Bank of Ireland said that the proposals for board app- roval of every related party were "impractical", "as is board involvement in the day-to-day management of loans".

The IBF, meanwhile, has pointed out that "approval and management of credit is not normally a board function" and urged a "high-level executive committee" that would report regularly to the board as an alternative.

The regulator, however, was unmoved by the bankers' core argument, but did agree to vest decision on related-party loans in a "sub-committee" of boards rather than full boards.

AIB and BoI both declined to comment on the topic last night, while the IBF said its members would comply with the rules set down by the regulator.

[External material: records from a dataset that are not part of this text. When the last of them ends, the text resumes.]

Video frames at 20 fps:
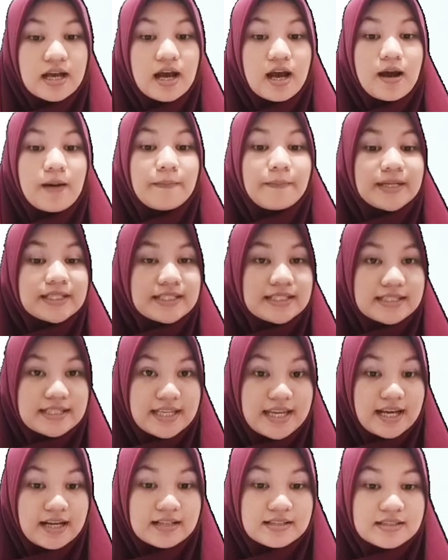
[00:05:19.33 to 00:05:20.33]

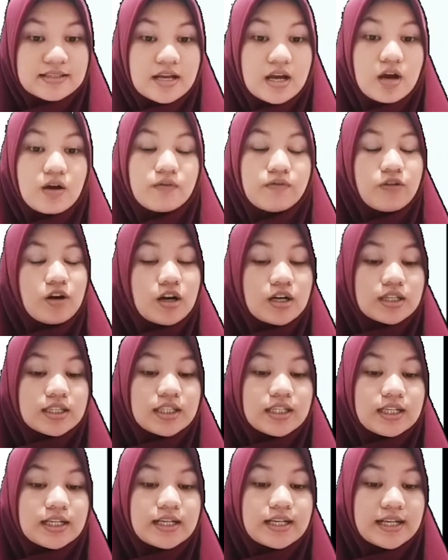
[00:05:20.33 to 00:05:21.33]
materials for
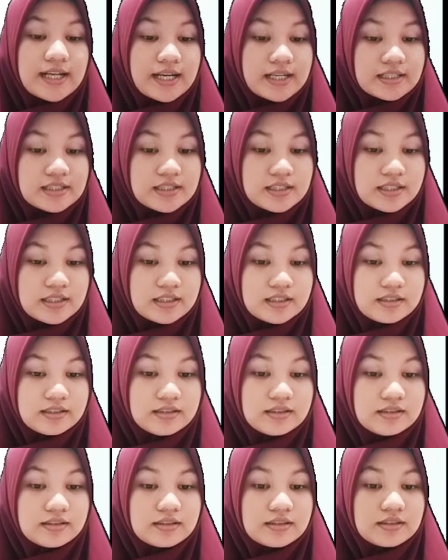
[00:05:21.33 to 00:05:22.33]
the creation
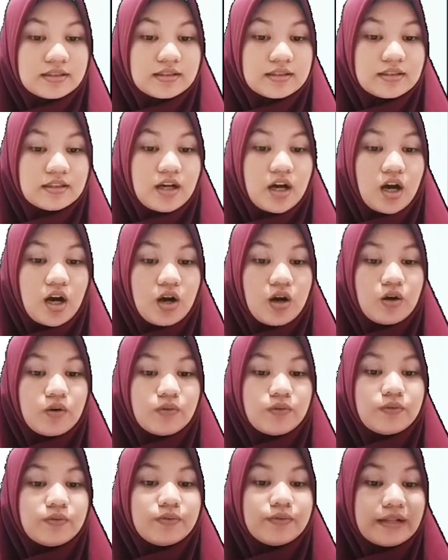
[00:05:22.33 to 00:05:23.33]
of
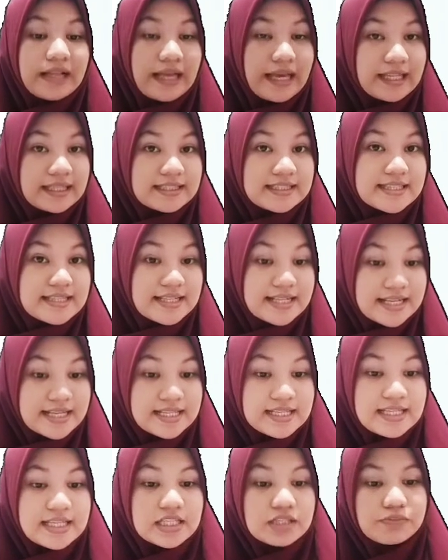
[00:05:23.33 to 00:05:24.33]
flat screen
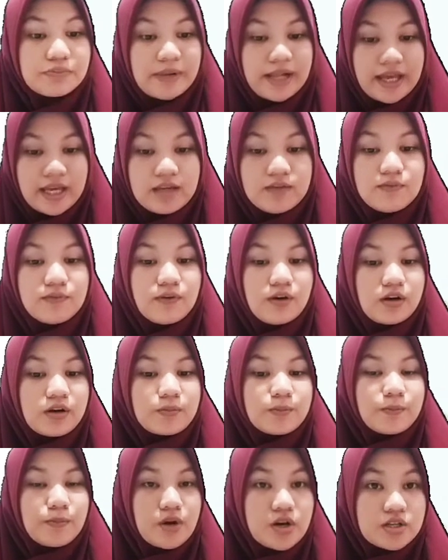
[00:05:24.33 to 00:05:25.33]
display for
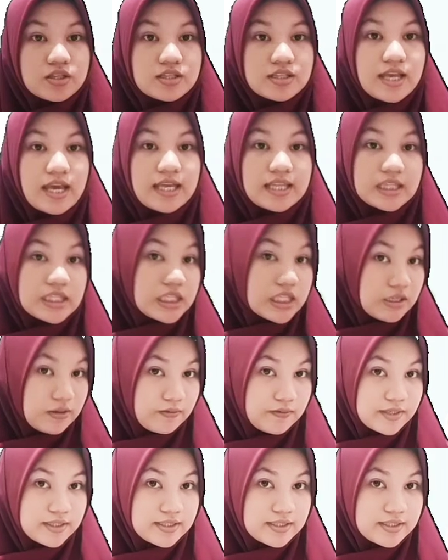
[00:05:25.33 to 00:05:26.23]
phones and TV.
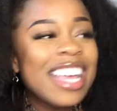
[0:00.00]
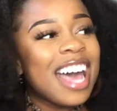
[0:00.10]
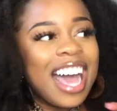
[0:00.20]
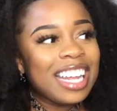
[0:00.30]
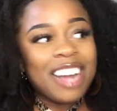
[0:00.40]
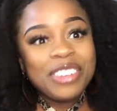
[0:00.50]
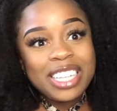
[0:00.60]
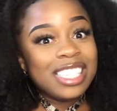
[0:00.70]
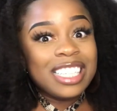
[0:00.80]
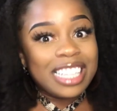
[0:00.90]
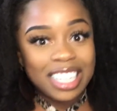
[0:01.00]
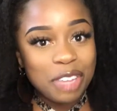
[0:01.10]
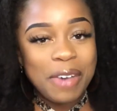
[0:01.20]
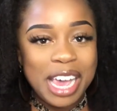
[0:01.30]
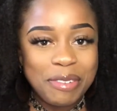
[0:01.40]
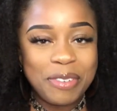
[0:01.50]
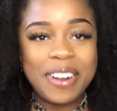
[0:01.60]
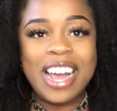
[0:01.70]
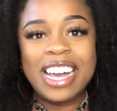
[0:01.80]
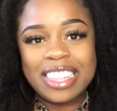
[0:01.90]
I really didn't think he paid for
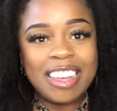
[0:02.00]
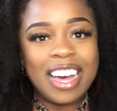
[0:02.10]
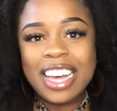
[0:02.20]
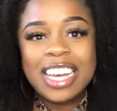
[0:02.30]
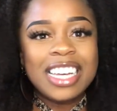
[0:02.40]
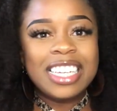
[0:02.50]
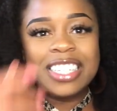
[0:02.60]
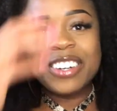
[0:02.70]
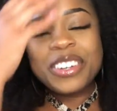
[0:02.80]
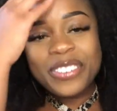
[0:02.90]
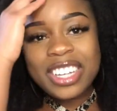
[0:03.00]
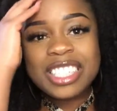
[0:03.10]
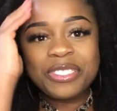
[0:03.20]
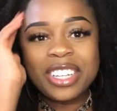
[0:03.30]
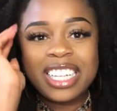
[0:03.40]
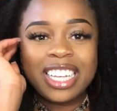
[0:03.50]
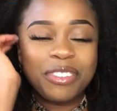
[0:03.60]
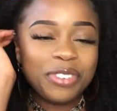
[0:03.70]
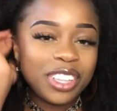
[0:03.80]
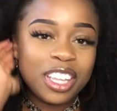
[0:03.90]
it. I thought, you know, it was
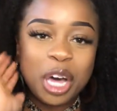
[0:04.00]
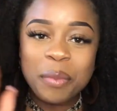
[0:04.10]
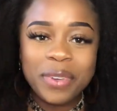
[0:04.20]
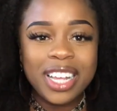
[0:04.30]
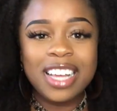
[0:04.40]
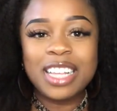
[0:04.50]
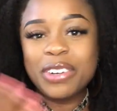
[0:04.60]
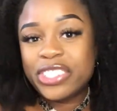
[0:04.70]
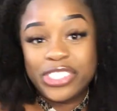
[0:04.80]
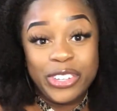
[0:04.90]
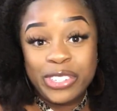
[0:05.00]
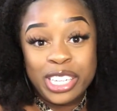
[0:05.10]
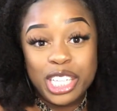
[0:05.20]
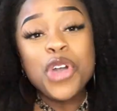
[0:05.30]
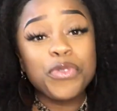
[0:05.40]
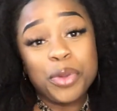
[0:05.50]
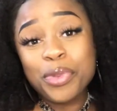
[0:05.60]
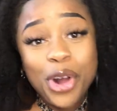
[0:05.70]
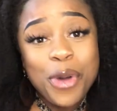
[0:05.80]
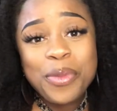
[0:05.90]
really for the company and they were just using us for
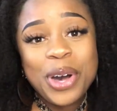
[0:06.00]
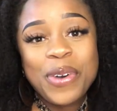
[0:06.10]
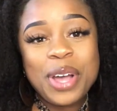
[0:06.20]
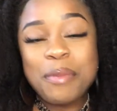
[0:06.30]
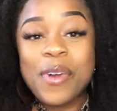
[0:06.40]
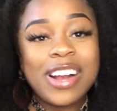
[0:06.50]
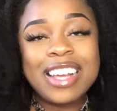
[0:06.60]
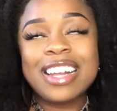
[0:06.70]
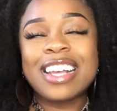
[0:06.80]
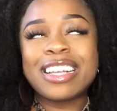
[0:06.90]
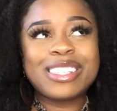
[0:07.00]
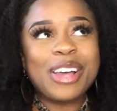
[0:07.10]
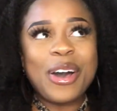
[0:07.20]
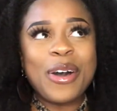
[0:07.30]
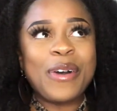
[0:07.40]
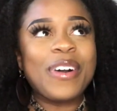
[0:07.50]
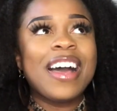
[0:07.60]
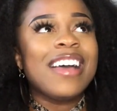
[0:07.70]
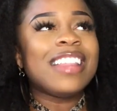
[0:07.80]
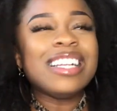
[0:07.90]
promo and marketing. So
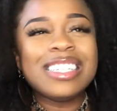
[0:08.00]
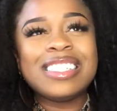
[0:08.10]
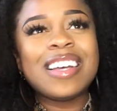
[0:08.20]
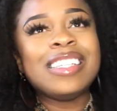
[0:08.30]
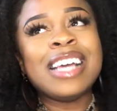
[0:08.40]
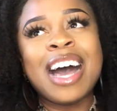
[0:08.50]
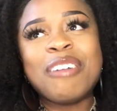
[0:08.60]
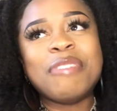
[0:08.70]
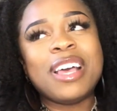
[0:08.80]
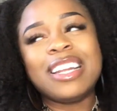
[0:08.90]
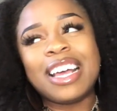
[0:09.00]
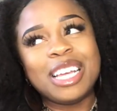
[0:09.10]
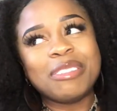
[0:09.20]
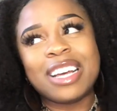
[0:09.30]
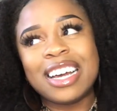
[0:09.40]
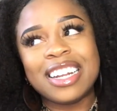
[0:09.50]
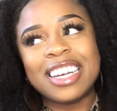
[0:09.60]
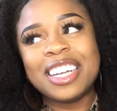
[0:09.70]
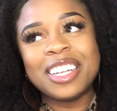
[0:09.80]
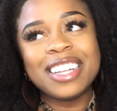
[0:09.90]
that just shows you how vain I am, kind
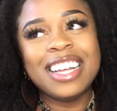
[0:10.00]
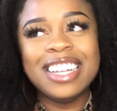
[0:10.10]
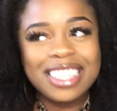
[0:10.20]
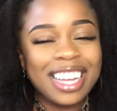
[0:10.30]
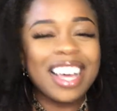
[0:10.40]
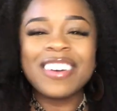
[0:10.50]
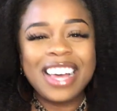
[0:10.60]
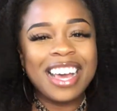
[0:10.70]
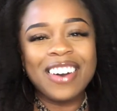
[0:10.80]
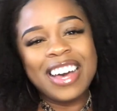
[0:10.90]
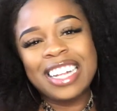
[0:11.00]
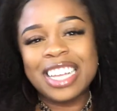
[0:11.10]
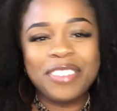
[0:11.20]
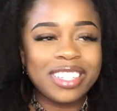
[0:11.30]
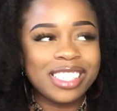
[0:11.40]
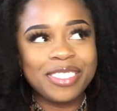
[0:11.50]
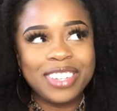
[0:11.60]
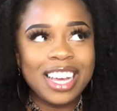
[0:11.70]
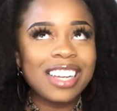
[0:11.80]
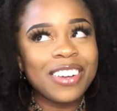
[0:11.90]
of. Like, okay, go ahead and take pictures of
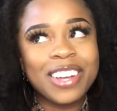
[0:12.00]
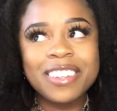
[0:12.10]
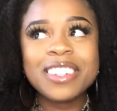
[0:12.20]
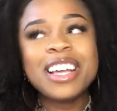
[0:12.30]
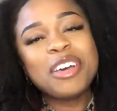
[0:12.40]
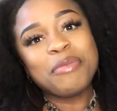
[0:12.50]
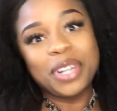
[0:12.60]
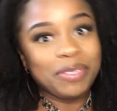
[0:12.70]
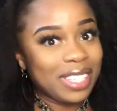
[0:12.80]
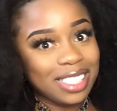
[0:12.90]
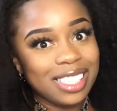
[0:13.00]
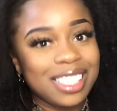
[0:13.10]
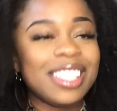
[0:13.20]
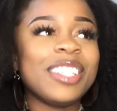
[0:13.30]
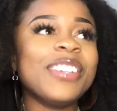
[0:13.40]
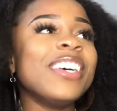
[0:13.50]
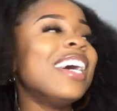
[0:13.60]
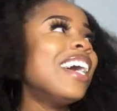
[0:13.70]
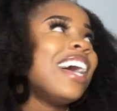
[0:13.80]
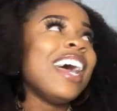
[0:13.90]
me. I know I'll bring business to you.
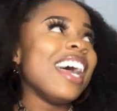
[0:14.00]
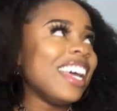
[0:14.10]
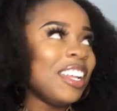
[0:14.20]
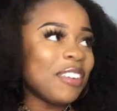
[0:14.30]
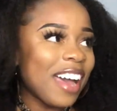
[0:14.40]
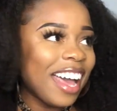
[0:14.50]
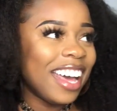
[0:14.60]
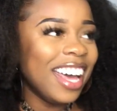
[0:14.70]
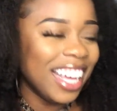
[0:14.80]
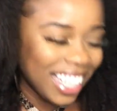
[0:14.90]
Anyway.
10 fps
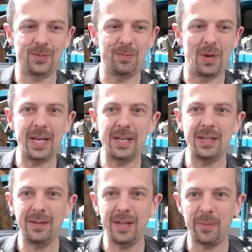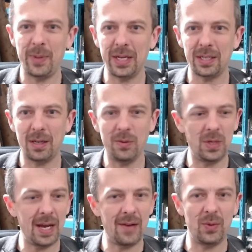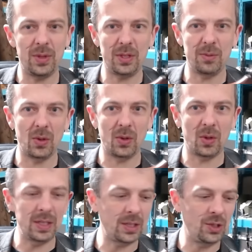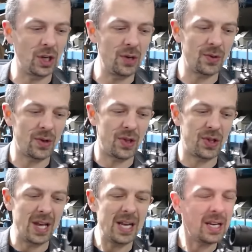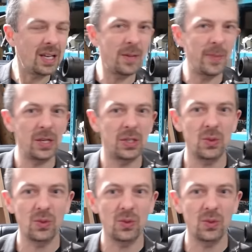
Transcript: minor nitpicks I would have with this model is I don't think the pistol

The move to give greater responsibility to directors comes against the regulator's wider quest to improve the calibre and engagement of bank boards.


Addressing the IBF's annual conference yesterday, a senior official from the regulator's office Jonathan McMahon described the pool of bank directors as "too shallow".

Yesterday's announcement on related-party lending also showed the regulator refused to bow to Bank of Ireland's appeals for the rules also be extended to credit unions.

The regulator did, however, concede a €1m floor on new related-party loans that would need to be approved by the Central Bank, in line with industry suggestions.

The rules are due to kick in on January 1 next year.

Their broad tenet is to prevent bank insiders from securing loans on more favourable terms than ordinary punters and strikingly more favourable deals on debt write-offs than those available to the general public.